We at ESE believe that, for the foreseeable future, the revolutionary contributions of AI to improving the dissemination of scientific information will continue to be reliant on input from humans and their judgment abilities. The fundamental aspect is having trust in the writers of any scientific document, both human and algorithmic. Recent analyses have revealed that LLMs are currently used markedly less often in the production of manuscripts submitted to journals with higher impact factors, and also markedly less often by authors who are native English speakers. This latter aspect is especially relevant to ESE, since one of the main aims of our service has always been to ensure that the quality of English in documents that we edit is indistinguishable from that expected of an expert (human) native English speaker.

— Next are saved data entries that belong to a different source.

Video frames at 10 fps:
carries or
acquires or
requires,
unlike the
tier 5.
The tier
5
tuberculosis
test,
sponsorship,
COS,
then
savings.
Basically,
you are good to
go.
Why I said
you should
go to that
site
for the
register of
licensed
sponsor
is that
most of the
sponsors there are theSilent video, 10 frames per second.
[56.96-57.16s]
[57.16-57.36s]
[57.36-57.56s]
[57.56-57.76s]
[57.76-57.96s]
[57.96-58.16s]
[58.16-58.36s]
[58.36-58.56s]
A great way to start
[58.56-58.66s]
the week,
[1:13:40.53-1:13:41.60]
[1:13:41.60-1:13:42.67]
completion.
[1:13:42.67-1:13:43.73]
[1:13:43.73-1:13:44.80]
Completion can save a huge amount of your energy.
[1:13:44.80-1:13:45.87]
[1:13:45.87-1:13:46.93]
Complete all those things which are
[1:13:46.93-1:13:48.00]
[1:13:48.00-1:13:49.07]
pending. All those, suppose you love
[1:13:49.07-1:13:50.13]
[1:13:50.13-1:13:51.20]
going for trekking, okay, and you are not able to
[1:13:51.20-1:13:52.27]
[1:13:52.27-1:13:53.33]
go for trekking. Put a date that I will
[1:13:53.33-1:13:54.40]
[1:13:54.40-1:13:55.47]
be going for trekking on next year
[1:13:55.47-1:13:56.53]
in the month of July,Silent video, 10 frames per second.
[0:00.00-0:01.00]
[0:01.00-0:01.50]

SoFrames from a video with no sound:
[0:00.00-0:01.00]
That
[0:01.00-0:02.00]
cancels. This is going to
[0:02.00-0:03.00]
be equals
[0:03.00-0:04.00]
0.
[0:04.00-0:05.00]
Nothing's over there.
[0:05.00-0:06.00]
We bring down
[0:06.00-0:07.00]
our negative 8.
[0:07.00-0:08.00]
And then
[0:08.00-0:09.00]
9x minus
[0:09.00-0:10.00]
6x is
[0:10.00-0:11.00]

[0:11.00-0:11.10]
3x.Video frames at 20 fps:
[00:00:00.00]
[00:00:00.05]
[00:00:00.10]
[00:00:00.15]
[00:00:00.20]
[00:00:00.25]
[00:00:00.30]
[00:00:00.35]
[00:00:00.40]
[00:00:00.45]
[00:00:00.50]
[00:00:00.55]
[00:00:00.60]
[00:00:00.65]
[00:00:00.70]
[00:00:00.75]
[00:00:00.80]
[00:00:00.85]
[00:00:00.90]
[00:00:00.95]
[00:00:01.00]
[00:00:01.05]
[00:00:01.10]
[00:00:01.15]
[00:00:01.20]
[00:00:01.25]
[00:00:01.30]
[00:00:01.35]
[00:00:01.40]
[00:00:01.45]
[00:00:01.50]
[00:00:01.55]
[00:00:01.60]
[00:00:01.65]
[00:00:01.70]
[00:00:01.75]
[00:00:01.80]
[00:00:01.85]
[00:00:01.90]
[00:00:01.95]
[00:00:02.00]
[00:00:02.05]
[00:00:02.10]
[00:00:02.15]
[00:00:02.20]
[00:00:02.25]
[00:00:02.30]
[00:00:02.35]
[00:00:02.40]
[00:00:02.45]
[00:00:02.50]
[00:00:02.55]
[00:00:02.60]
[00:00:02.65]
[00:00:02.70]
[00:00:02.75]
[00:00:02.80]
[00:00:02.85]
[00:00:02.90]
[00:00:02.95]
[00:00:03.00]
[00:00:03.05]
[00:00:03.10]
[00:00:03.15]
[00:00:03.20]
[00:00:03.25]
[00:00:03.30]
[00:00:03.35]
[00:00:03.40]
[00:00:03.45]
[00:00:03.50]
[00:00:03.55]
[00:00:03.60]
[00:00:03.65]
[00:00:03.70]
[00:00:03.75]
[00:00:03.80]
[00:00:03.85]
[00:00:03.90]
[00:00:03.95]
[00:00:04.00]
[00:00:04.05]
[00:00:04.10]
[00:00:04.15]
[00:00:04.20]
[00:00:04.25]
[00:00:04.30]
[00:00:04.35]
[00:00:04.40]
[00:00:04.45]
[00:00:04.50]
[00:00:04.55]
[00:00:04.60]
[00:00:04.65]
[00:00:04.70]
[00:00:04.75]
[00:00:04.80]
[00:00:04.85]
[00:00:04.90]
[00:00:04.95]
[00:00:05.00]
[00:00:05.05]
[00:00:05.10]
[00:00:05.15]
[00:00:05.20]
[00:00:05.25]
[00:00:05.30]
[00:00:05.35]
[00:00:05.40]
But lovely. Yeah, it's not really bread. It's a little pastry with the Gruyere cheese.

Put another way, our service focuses on ensuring the dissemination of accurate scientific information, and this applies equally to reducing the likelihood of AI hallucinations being present in submitted manuscripts. We believe that specific characteristics of our expert human editors (e.g., items 1 and 5 at scienceediting.com/advantage.html; note that ESE does not utilize any form of AI) mean that ESE services are particularly suitable for empowering nonnative English speakers in getting their scientific work published, including those who choose to also use algorithmic tools when writing or editing manuscripts.